First point of call is vet to make sure no bladder problems exist.

As a containment always put very absorbent bedding in the box so that the cat stays dry  

Some cats will wee as a "relief" when they are very stressed. You could try a Feliway spray to reduce the stress and also make the journeys very short for quite a while to de-sensitise the cat to travelling. We gave up with ours as he found it very distressing.

Hope this helps.


----------



## peribro (Sep 6, 2009)

How long were you travelling for without a pee break for the cats? We regularly travel for up to 5 hours with our cats between breaks and no problems. Possible that the cat just needs to get used to it.
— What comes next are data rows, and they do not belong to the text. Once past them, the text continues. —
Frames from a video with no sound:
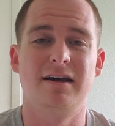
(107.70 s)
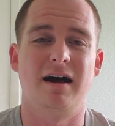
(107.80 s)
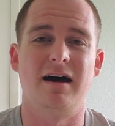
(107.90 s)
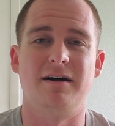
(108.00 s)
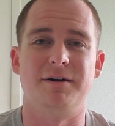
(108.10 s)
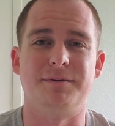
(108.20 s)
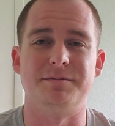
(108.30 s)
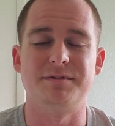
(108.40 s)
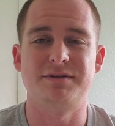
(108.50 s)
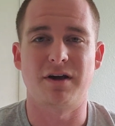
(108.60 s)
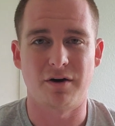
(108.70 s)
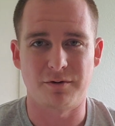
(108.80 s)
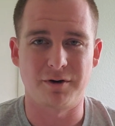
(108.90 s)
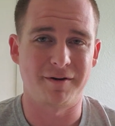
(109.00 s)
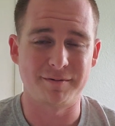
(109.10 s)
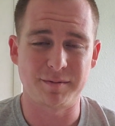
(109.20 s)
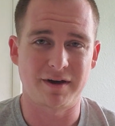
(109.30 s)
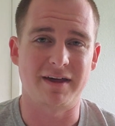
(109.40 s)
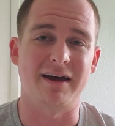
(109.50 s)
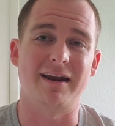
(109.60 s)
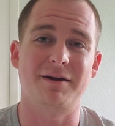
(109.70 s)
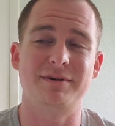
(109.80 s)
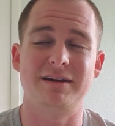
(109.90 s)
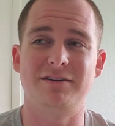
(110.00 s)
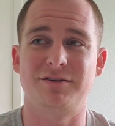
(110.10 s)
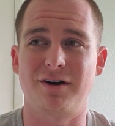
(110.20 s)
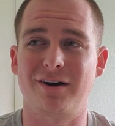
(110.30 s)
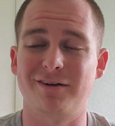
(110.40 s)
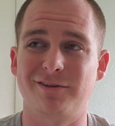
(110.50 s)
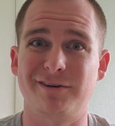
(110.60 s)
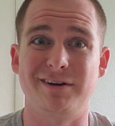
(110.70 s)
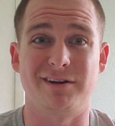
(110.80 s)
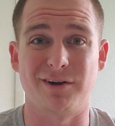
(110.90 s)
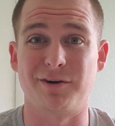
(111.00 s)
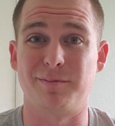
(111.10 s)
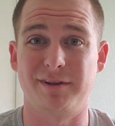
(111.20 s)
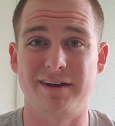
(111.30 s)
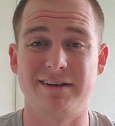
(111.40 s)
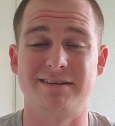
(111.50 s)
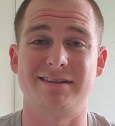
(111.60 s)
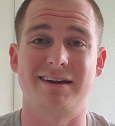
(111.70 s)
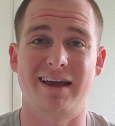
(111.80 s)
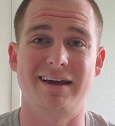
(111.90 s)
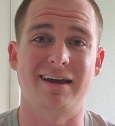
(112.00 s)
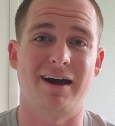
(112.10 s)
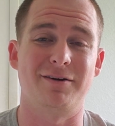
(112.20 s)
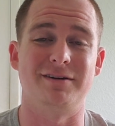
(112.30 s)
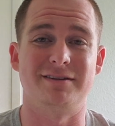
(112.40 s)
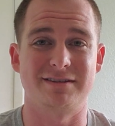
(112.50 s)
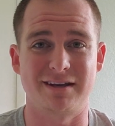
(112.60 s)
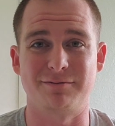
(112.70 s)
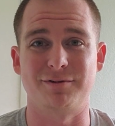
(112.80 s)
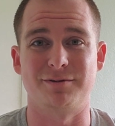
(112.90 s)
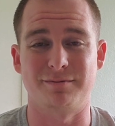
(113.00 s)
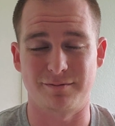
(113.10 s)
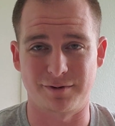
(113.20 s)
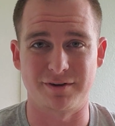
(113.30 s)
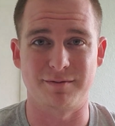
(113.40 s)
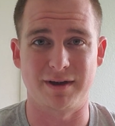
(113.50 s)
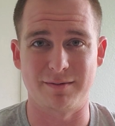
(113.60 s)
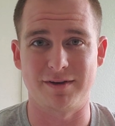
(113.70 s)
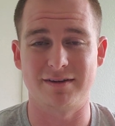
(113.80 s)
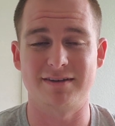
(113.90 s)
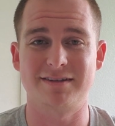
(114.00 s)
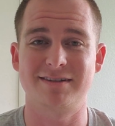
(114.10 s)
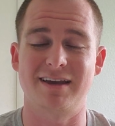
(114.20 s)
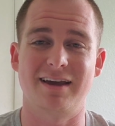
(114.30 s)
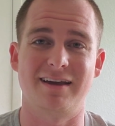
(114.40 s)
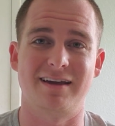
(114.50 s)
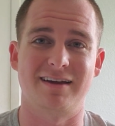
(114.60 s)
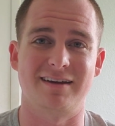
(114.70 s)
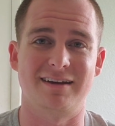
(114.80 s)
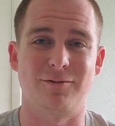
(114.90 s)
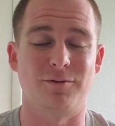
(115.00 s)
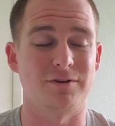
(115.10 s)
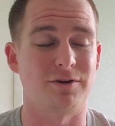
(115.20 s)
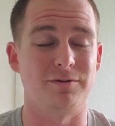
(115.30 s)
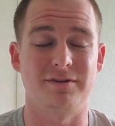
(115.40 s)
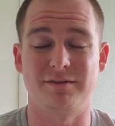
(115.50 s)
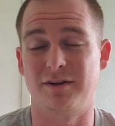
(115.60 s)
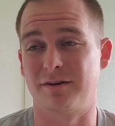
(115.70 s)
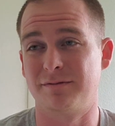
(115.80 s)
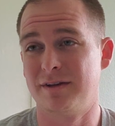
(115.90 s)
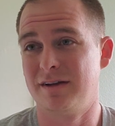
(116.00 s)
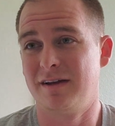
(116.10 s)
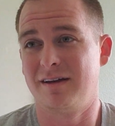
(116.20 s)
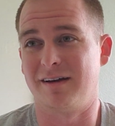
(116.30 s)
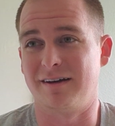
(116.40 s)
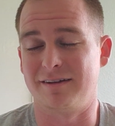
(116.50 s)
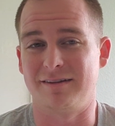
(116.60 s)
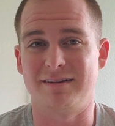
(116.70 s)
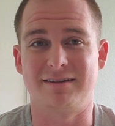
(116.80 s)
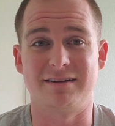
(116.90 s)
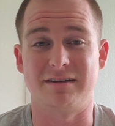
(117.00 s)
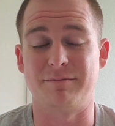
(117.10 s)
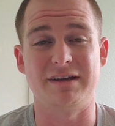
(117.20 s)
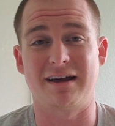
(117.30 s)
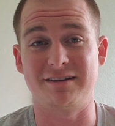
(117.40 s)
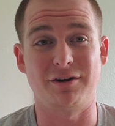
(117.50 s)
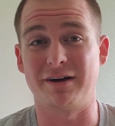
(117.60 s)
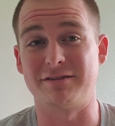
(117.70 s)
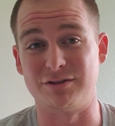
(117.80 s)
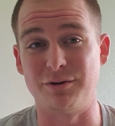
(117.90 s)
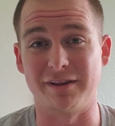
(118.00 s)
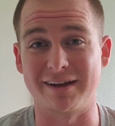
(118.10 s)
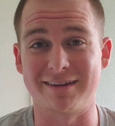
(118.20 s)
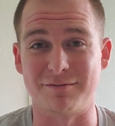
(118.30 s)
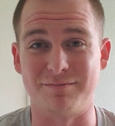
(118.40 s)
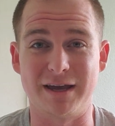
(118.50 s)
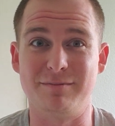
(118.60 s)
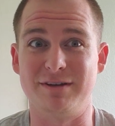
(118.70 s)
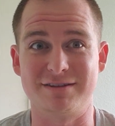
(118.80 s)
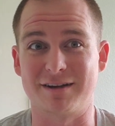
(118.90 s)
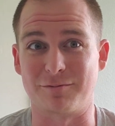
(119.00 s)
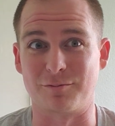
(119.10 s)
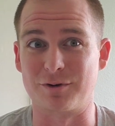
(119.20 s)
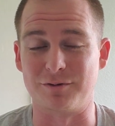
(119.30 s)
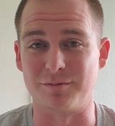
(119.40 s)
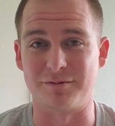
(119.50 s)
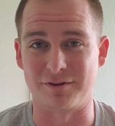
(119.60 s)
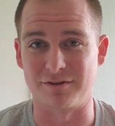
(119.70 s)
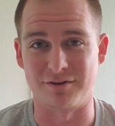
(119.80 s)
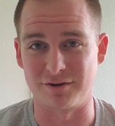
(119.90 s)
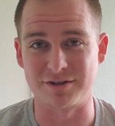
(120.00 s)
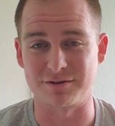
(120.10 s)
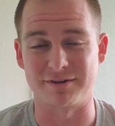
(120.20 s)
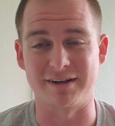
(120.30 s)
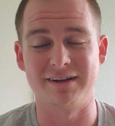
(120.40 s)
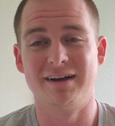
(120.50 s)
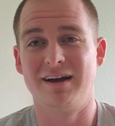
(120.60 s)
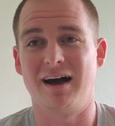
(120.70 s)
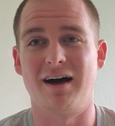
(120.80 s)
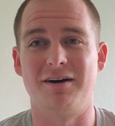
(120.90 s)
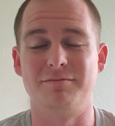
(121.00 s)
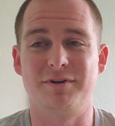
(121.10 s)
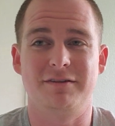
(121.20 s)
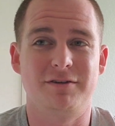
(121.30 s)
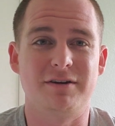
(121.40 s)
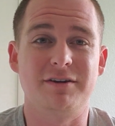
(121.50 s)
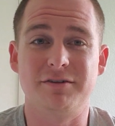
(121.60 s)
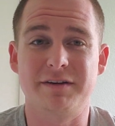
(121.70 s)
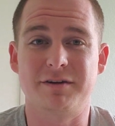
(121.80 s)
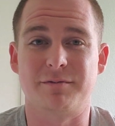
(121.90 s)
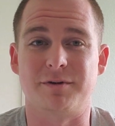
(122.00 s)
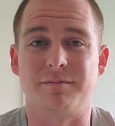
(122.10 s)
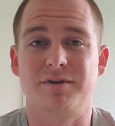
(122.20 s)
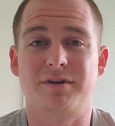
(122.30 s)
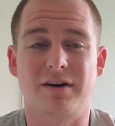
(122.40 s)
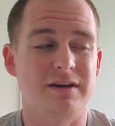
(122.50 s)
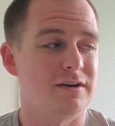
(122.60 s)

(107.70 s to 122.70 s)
So what do I mean by that? I mean your dog learning to go to place and hang out in the same room where the baby is, or going, it is, I mean, you don't have to do it like in the baby's like room or the nursery. But if you're in your living room, your dog can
Ours were anxious the first couple of times but now no problem - they don't even need to be pushed into their cat boxes.


----------



## Bengal (Aug 13, 2010)

Thanks for the suggestions . do the classifieds ads accept cats? The wife's not too keen on the selling idea, even when I explained we could buy a windbreak. The cat was OK on the outward leg to the site, about 1 hr travel & seemed fine. He'd used his tray the night we arrived. The problem occurred about 40 mins after leaving the site. I'm still getting used to the van & it might have been my driving that caused the upset, well, the boss/co-pilot/driving instructor thinks it could be a factor.

bengal


----------



## pippin (Nov 15, 2007)

Come on Mr Bengal Tiger Man - are you going to let a mere cat (no, no, not a meerkat!!!!) rule your life?

Get a grip - on the wife(  ) and tell her the cat has got to go.

No, no, I don't mean "go" in that sense!!!!!


----------



## Bengal (Aug 13, 2010)

Thanks Patp, I'll look into the Feliway.

Bengal


----------



## DABurleigh (May 9, 2005)

Before she leaps excitedly in the van I just say to our pet the usual bedtime words of "Hurry up!" and she pees to order.

Cat lovers always claim their chosen pets are intelligent so I presumed the same applies!

Dave


----------



## Zebedee (Oct 3, 2007)

Bengal said:


> . . . even when I explained we could buy a windbreak. bengal


A cork would be cheaper! :roll:

Dave :lol: :lol: :lol:


----------



## pippin (Nov 15, 2007)

Two buckets at birth is the most effective method.


----------



## raynipper (Aug 4, 2008)

Oh Pippin how could you..............??????  

We don't have any pets other than two chickens and I am fast going off them. But I love all animals and enjoy other peoples pets as like grand kids you can hand em back when your fed up or they need money spending on them.

We have come close to succumbing to the odd kitten and puppy but always put the travel implications first.

Ray.


----------